回り続けるファンの音。ゆったりと部屋を舞う埃の粒。苺の甘ったるい香り。菫子にはまだ何が何だか理解できていないけれど、それでも傍らのふたりからは悲痛な諦観が伝わってくる。
『――ダメだ』
そしてそれは、ボイスチャットの向こうからも。
『パシアスⅢ、依然として地球帰還軌道を進行中。地球衛星軌道に到達するまであと十一時間』
「デブリの被害も無し? 直撃してないとしたって、無傷だなんてわけが」
『三センチ以上のオブジェクトの総合観測結果が出るのは三十分後だが、とにかく奴さんが無傷だってことは確実だ。ま、素っ裸で月面歩いてた奴が多少の事故でくたばるとも思えないけど』
「兎は舞い降りる、とそういうわけですか。うーん、これは困りましたね……」
苺色の少女は不釣り合いなほどに大きなメッシュチェアに背中を沈めた。その傍らで獏は頭を抱え、何やら本気で思案している。
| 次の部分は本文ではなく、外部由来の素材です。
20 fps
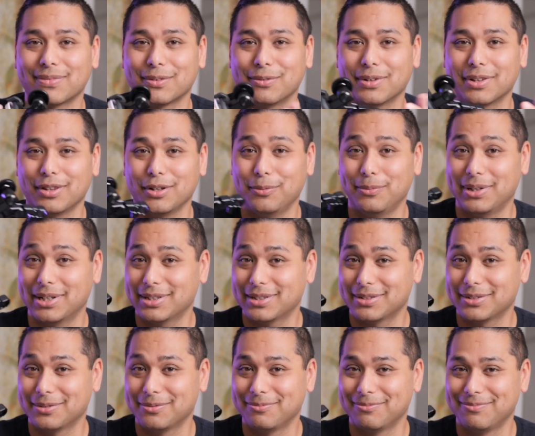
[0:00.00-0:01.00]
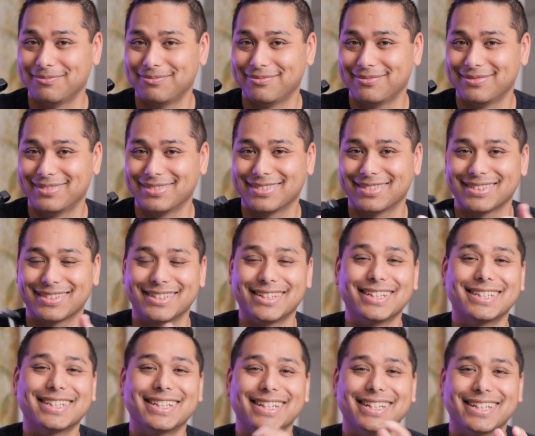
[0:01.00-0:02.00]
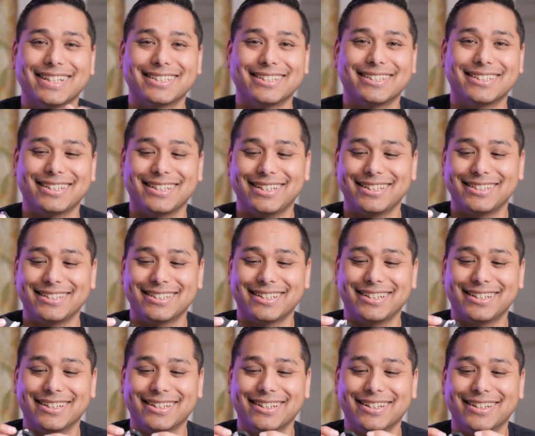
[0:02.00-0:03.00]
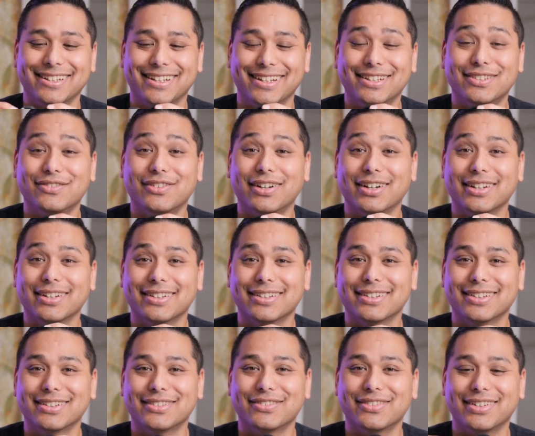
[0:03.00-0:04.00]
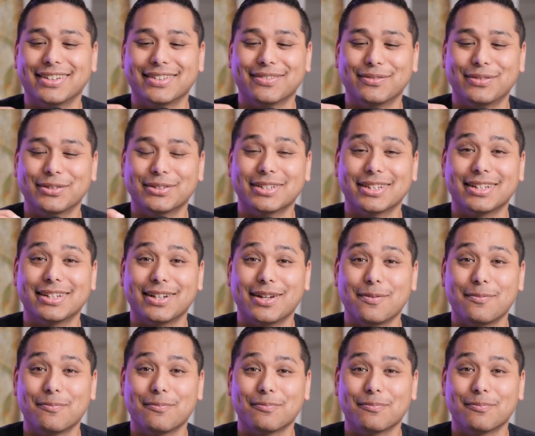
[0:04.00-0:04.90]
with Lumix. Just kidding, just kidding, just kidding. It's fine most of the time.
やがてダウンロード完了の通知がポップすると、少女はがばりと身を起こし、ディスプレイ一面に展開される無数の数列を猛然とスクロールしていく。
「私、やっぱり、まだ夢見てる?」
「そうだったら良かったんでしょうね。えぇ、本当に」
迂遠な言い回しは、菫子の胸で燻るイライラをくすぐった。
「そろそろちゃんと説明してくれても良くない? こちとら目が覚めたら全然知らない場所にいて、現実のはずなのに夢の妖怪に絡まれて、こんな小っちゃな子が教授とか呼ばれてる部屋で謎の軍事作戦ごっこを見せられてるのよ。いったい、何が起こってるって言うの?」
「数か月分の記憶を失った貴方に、それを一言で説明するのは少しばかり骨なのですが、まぁ、端的に言うなら――」
ドレミーはいかにもお手上げと言いたげに、両掌を上に向け首を振った。
「――世界の危機です」
その言葉に胡散臭さを少しも感じないことが、菫子を返って不安にさせた。